── DATASET RECORDS ──

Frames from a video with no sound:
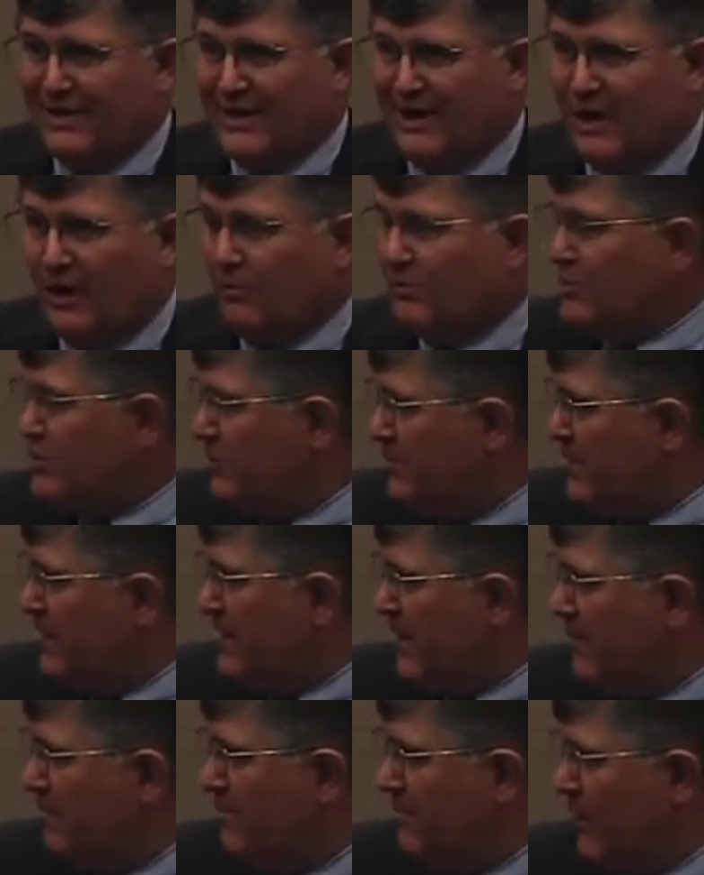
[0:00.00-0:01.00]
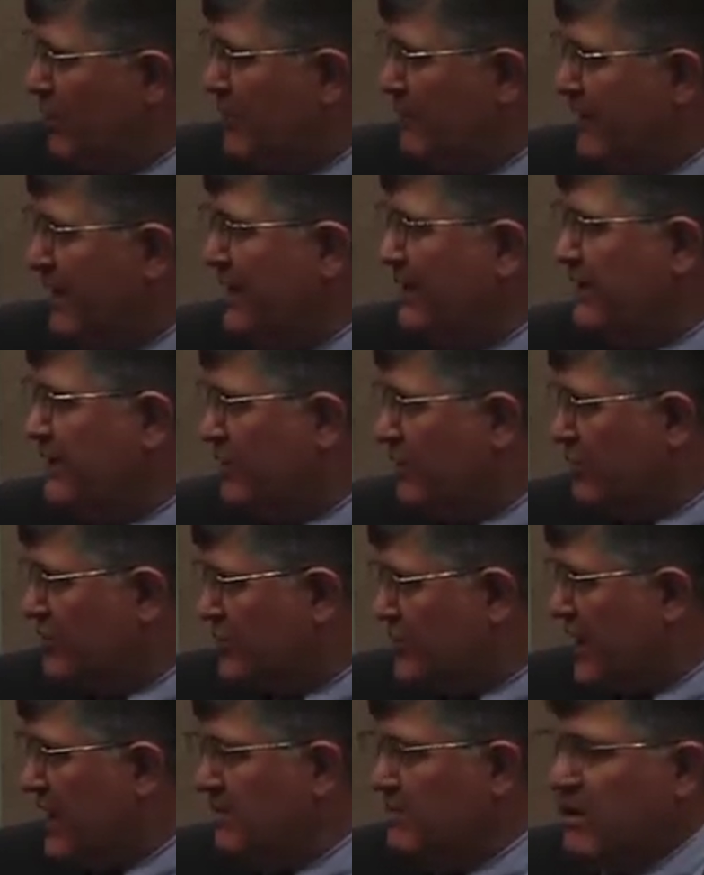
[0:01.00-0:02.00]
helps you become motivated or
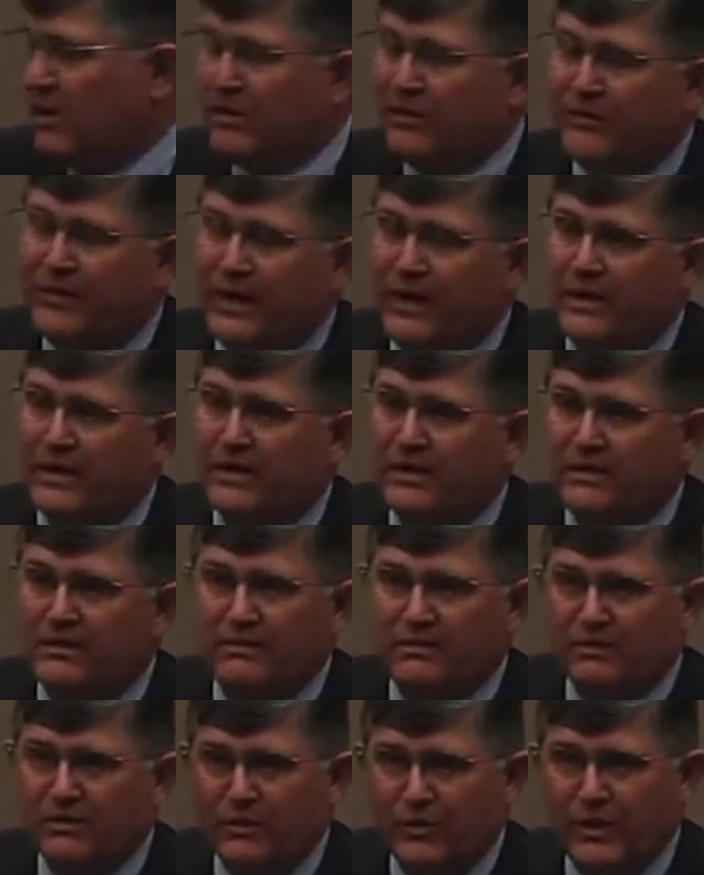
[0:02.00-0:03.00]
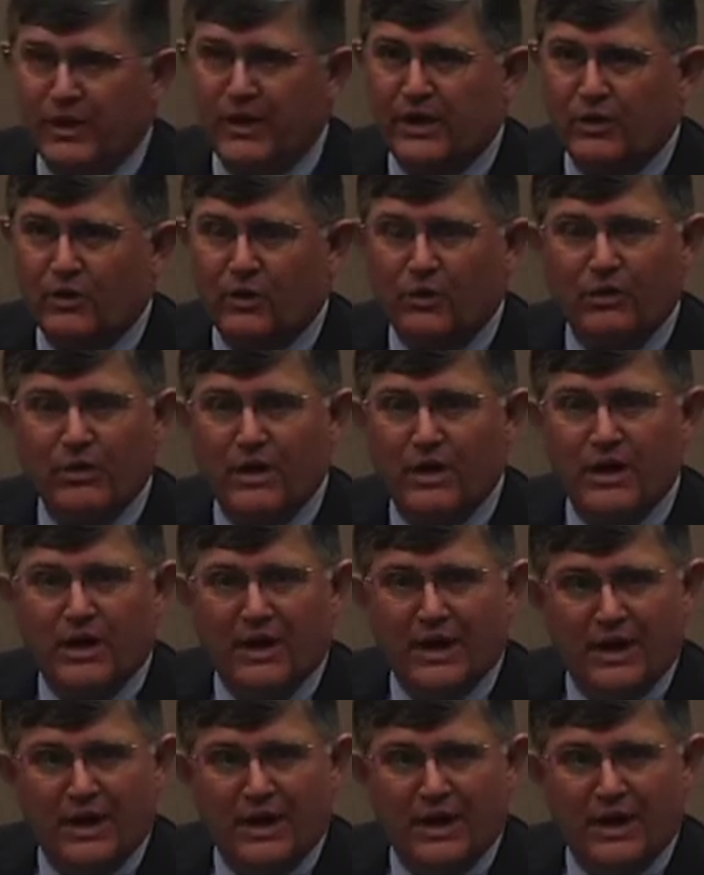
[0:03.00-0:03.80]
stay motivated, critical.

───

TASK INSTRUCTIONS - Copy exactly the lines running from the line with "[0:00.00-0:01.00]" to the final line of the listing, keeping both ends and dropping any picture.

RESPONSE TO THE TASK -
[0:00.00-0:01.00]
[0:01.00-0:02.00]
helps you become motivated or
[0:02.00-0:03.00]
[0:03.00-0:03.80]
stay motivated, critical.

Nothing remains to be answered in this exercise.